Ciao
gabri87, di seguito una breve descrizione tra i due tipi di controllo trapezioidale e sinusoidale.
Il controllo trapezoidale è storicamente il primo sviluppato ed è ancora largamente usato per la sua semplicità specie per applicazioni dove poco importa se la coppia sviluppata é affetta da ondulazioni. Viene utilizzato in pratica solo per i brushless trapezoidali, la cui struttura elettromagnetica è tale da generare a regime f.c.e.m. di forma idealmente trapezoidale con parte piatta dell'onda pari a 120° o 60° elettrici (a seconda che si tratti di f.e.m. di fase o concatenate).
Tale controllo è si caratterizza per il fatto che l'inverter alimenta quindi solo due fasi per volta del motore con correnti aventi a regime andamenti idealmente rettangolari (di ampiezza regolabile ed estensione pari a 120° elettrici) con valore nullo negli intervalli in cui la corrispondente f.c.e.m. di fase é variabile.
La corrente di ciascuna fase assume quindi i seguenti stati successivi: positiva per un terzo del periodo, nulla per un sesto, negativa per un terzo e nulla per un sesto. La corrente viene controllata attraverso due dei tre terminali con il terzo elettricamente disconnesso dall'alimentazione.
Un inconveniente degli azionamenti brushless con tecnica di controllo trapezoidale è costituito dalla presenza di ondulazioni di coppia all'asse, specialmente alle basse velocità.
Utilizzando microprocessori più potenti si è sviluppata un'altra tecnica di controllo (sinusoidale) più complessa e costosa di quella trapezoidale ma che comporta minore ondulazione di coppia e quindi una rotazione molto dolce alle basse velocità, migliore rendimento e maggiore risoluzione nei controlli di posizione.

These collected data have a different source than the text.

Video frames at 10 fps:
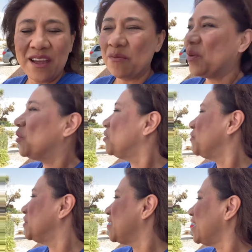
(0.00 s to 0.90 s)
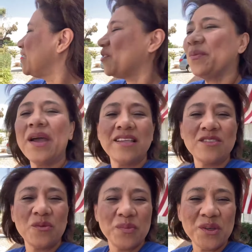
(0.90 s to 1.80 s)
Beautiful day in El
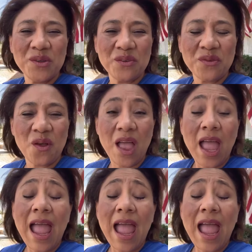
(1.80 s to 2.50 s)
Paso. Beautiful.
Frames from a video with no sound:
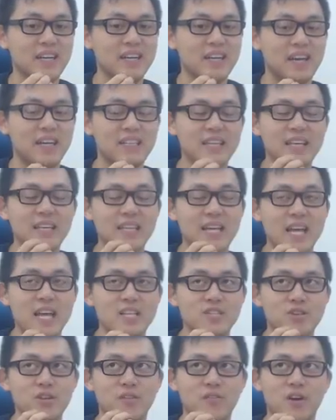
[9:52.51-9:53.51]
I think in the
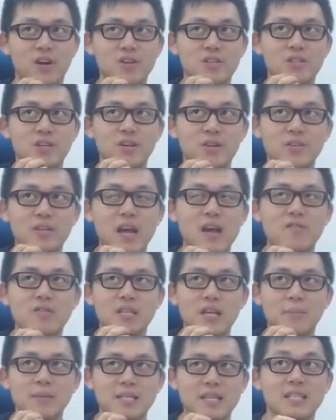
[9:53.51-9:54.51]
history of Hearthstone, every
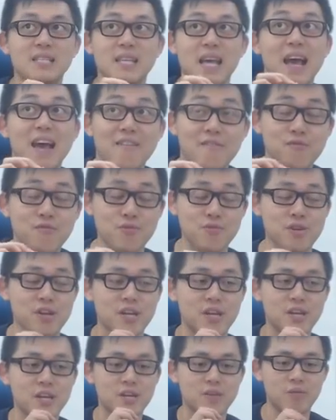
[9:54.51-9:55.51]
time it says every,
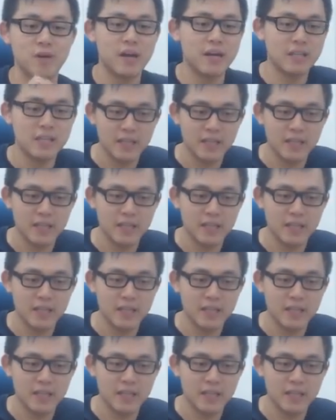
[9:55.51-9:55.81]
right?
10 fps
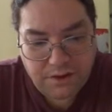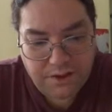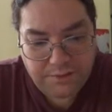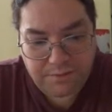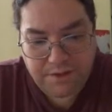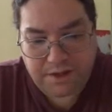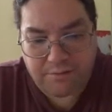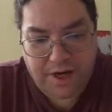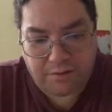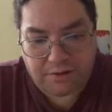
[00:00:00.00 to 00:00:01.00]
USB
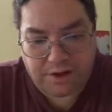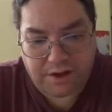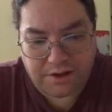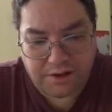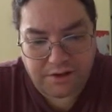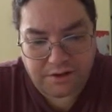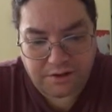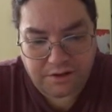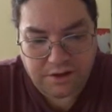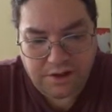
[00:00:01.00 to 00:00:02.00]
compatible connection, that's
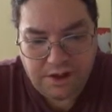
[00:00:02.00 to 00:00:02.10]
good.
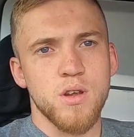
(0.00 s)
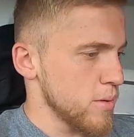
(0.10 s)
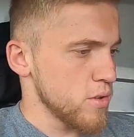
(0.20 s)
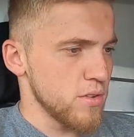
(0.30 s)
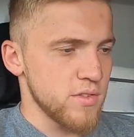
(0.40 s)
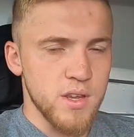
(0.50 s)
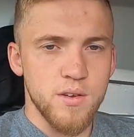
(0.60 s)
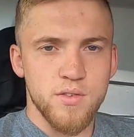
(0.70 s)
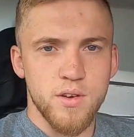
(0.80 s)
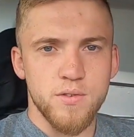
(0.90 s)
I'll be doing a
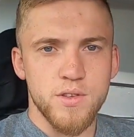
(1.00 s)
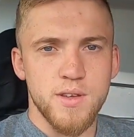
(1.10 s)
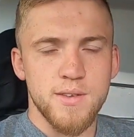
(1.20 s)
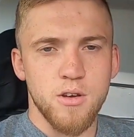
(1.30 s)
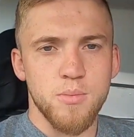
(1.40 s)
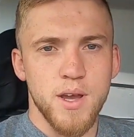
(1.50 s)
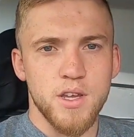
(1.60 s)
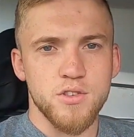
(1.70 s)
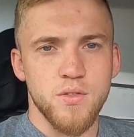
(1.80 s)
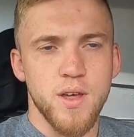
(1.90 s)
silver detail
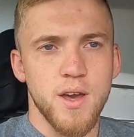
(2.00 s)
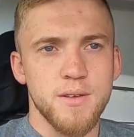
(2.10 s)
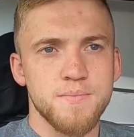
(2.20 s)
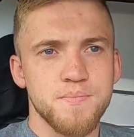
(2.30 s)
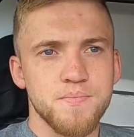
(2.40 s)
package on that.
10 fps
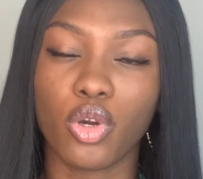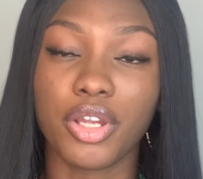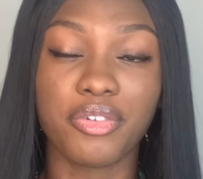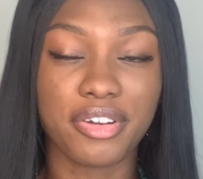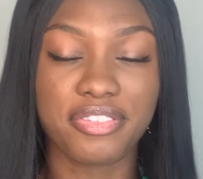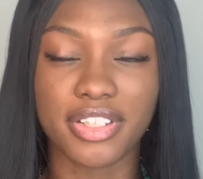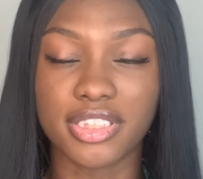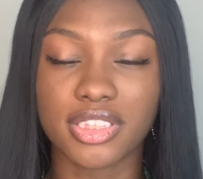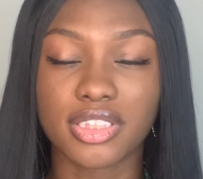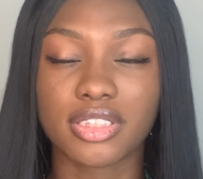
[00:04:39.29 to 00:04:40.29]
a
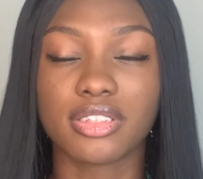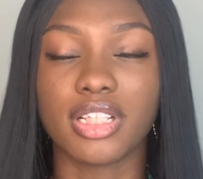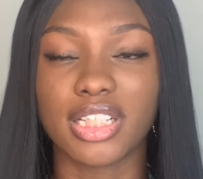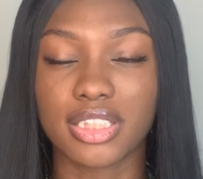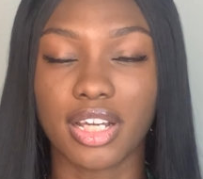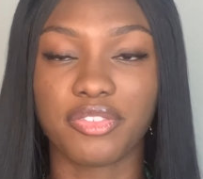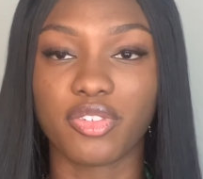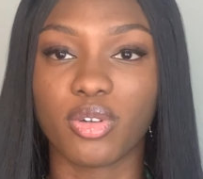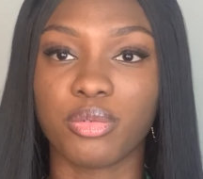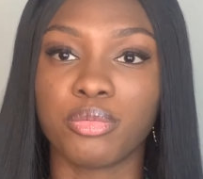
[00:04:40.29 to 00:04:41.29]
reference letter
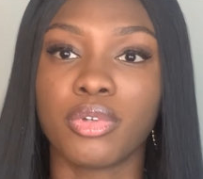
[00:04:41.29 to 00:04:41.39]
from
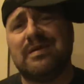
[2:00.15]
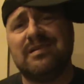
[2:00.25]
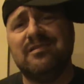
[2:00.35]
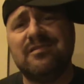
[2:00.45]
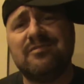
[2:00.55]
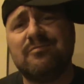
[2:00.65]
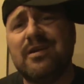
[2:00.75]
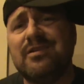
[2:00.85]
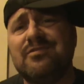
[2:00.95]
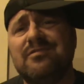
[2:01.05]
guns
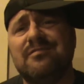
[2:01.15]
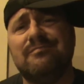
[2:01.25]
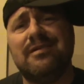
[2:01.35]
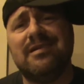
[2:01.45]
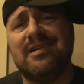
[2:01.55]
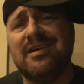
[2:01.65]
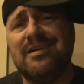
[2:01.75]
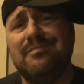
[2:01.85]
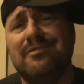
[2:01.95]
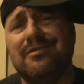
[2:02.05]
registered in my name,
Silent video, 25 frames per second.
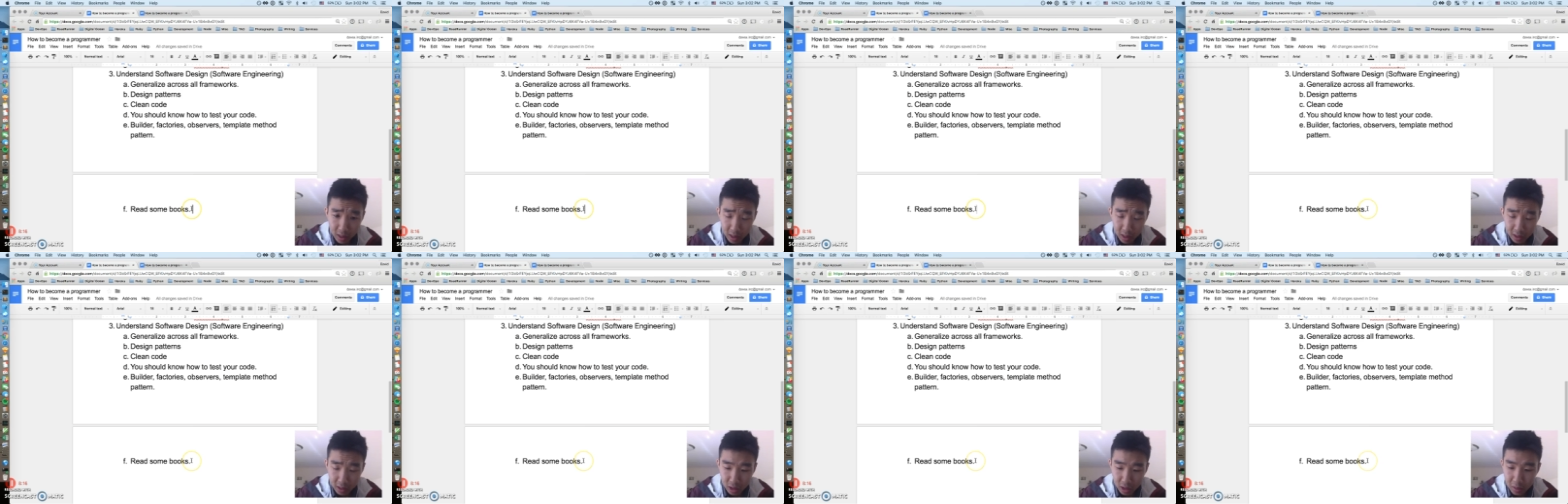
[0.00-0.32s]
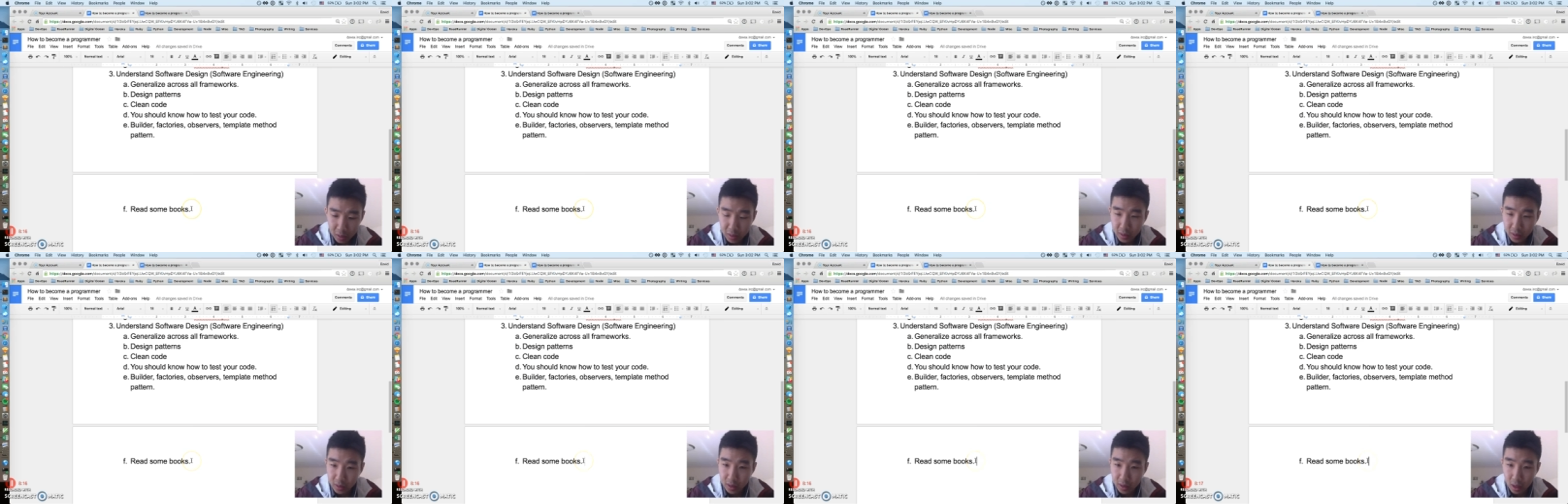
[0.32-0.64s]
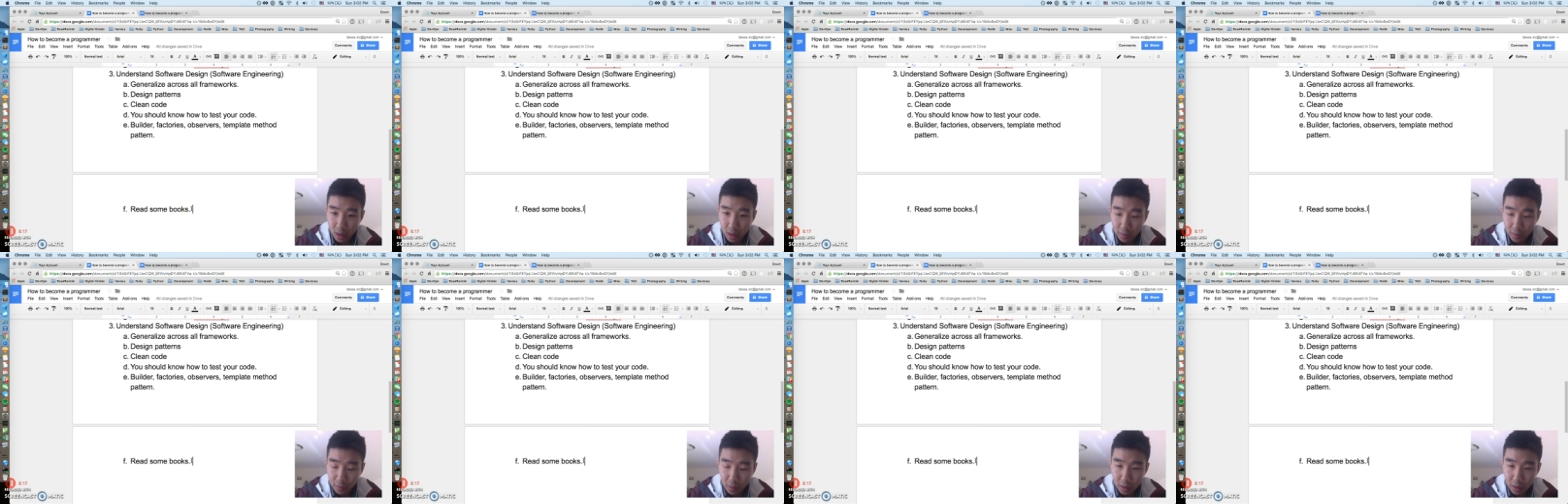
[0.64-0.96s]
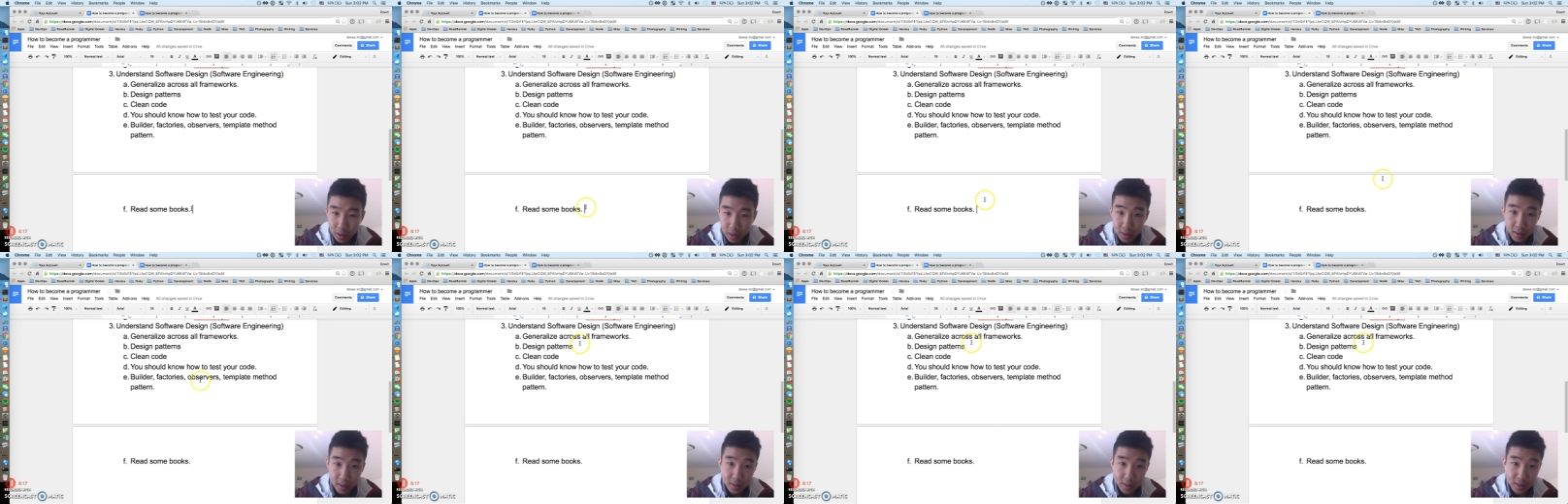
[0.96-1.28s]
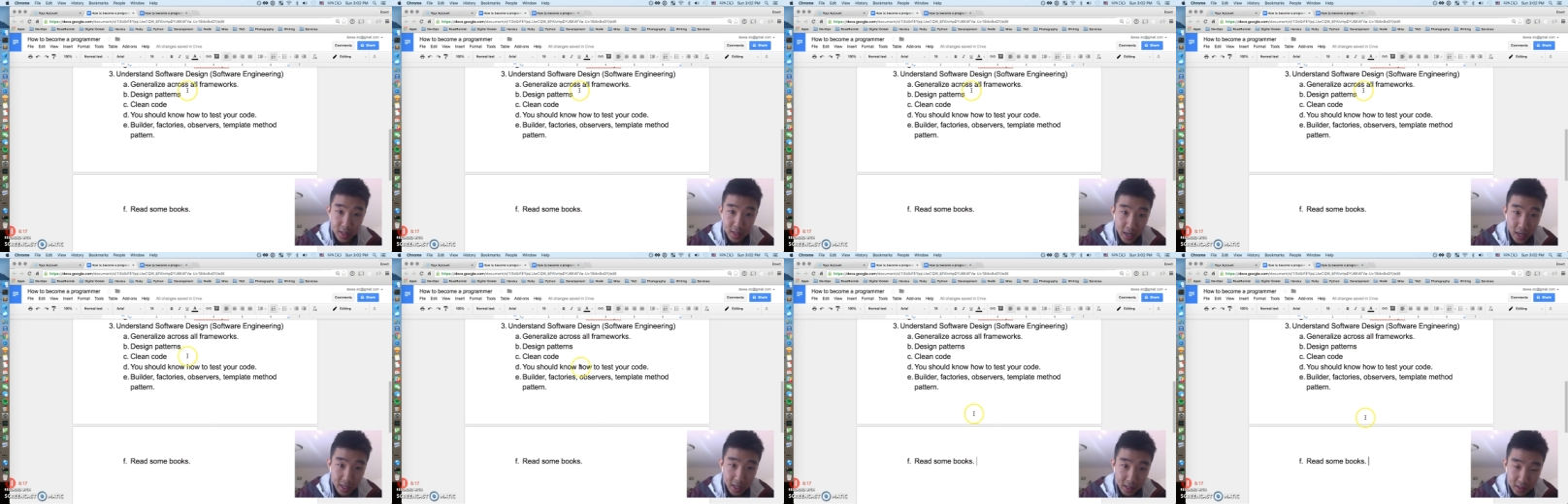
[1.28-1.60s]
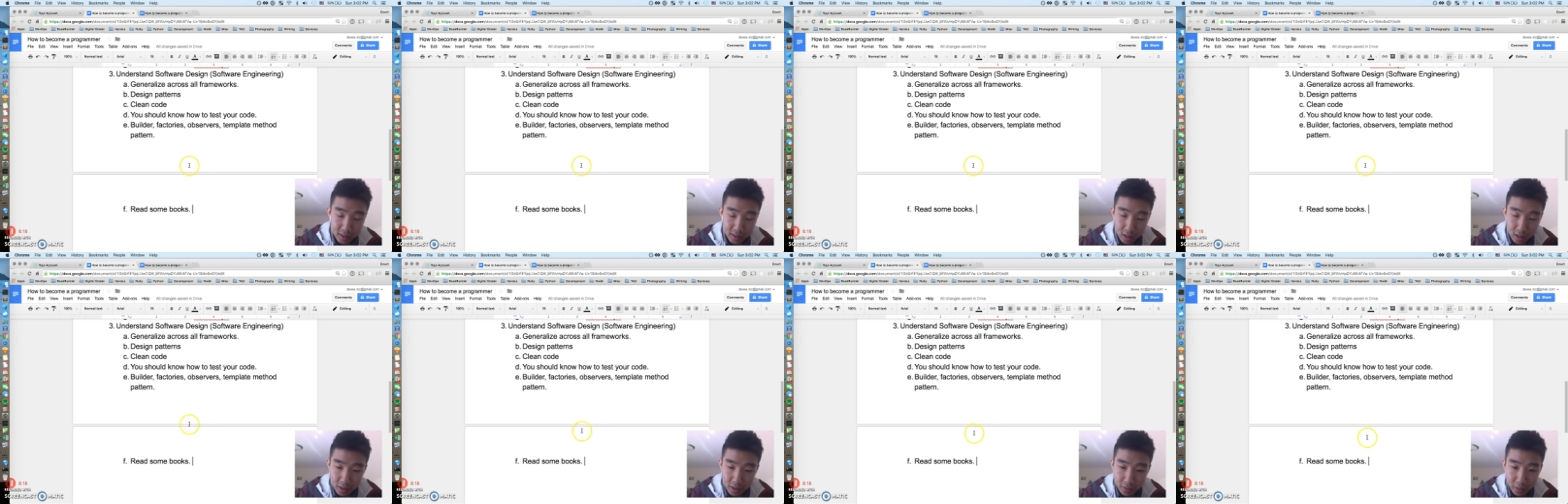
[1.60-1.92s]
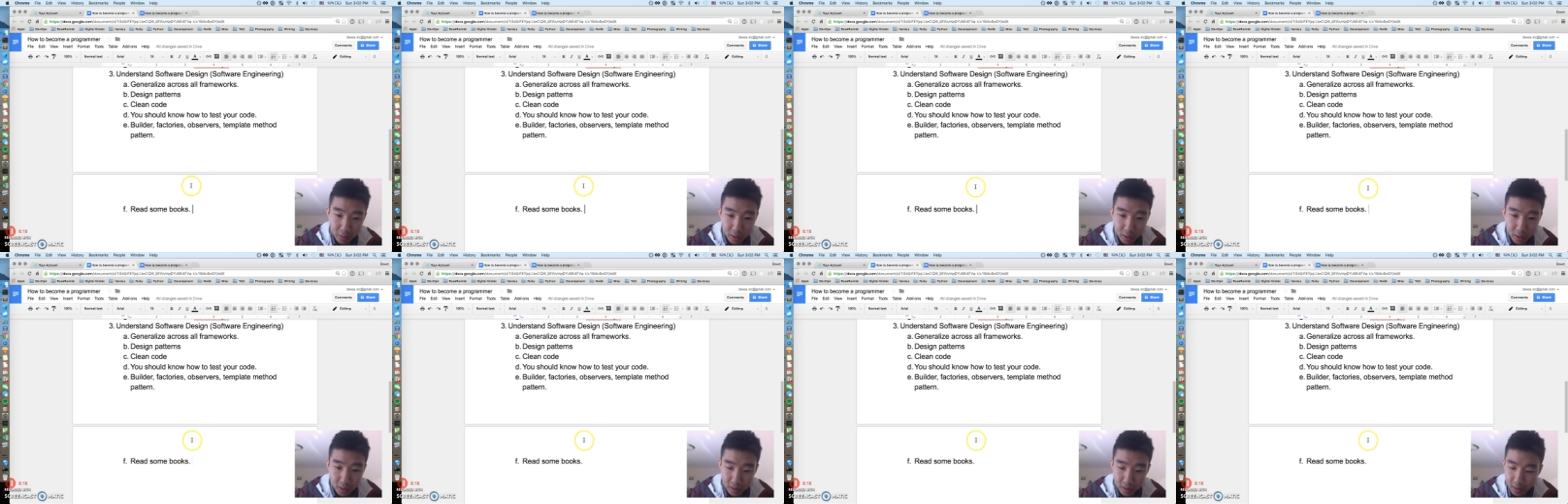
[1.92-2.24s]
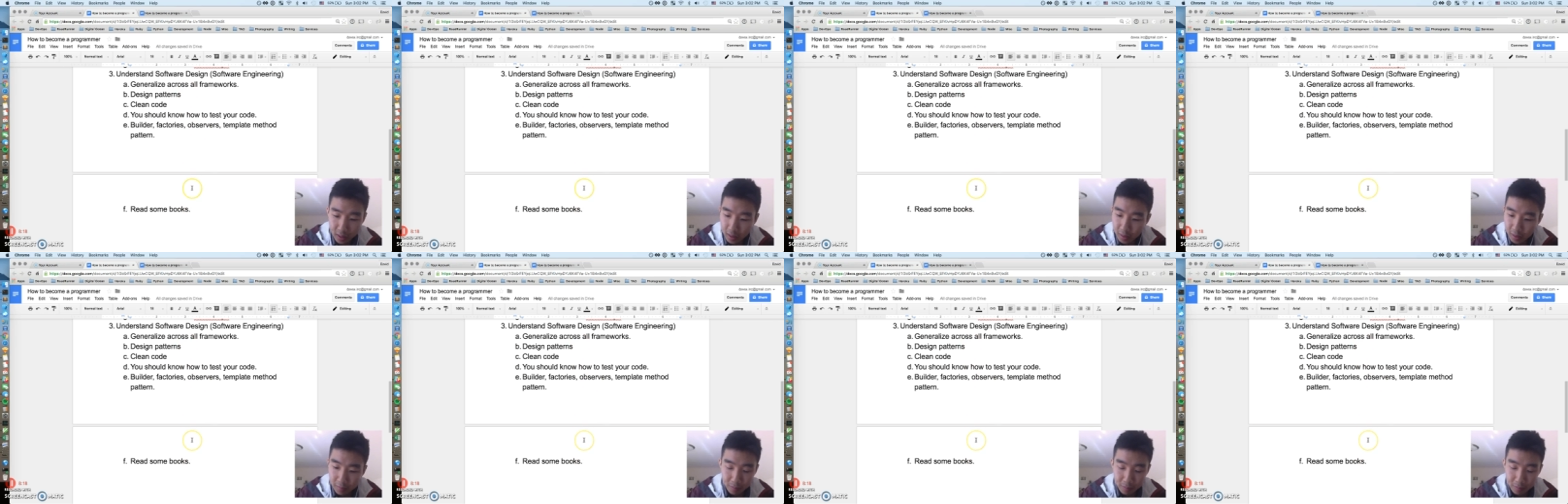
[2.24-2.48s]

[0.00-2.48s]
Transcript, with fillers: in terms of software and designing software,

Nella tecnica sinusoidale l'inverter, generalmente di tipo PWM sinusoidale a tensione impressa, alimenta contemporaneamente tutte e tre le fasi del motore imponendo a regime, con l'ausilio di tre anelli di corrente, una terna equilibrata di correnti, ad andamento sinusoidale, le cui fasi sono rigidamente vincolate alla posizione del rotore e pertanto il vettore rappresentativo del relativo campo magnetico rotante statorico risulta di ampiezza costante e sempre in quadratura rispetto a quello rotorico.
L'inverter quindi, oltre a regolare l'ampiezza e la frequenza delle correnti come nella tecnica di controllo trapezoidale ha il compito aggiuntivo di realizzare forme d'onda sinusoidali.
L'azionamento richiede quindi due sensori di corrente (la corrente nella terza fase è uguale all'inverso della loro somma) e un sensore di posizione ad alta risoluzione (resolver o encoder assoluto), in quanto per effettuare con continuità la funzione di autosincronizzazione è necessaria una accurata misura della posizione.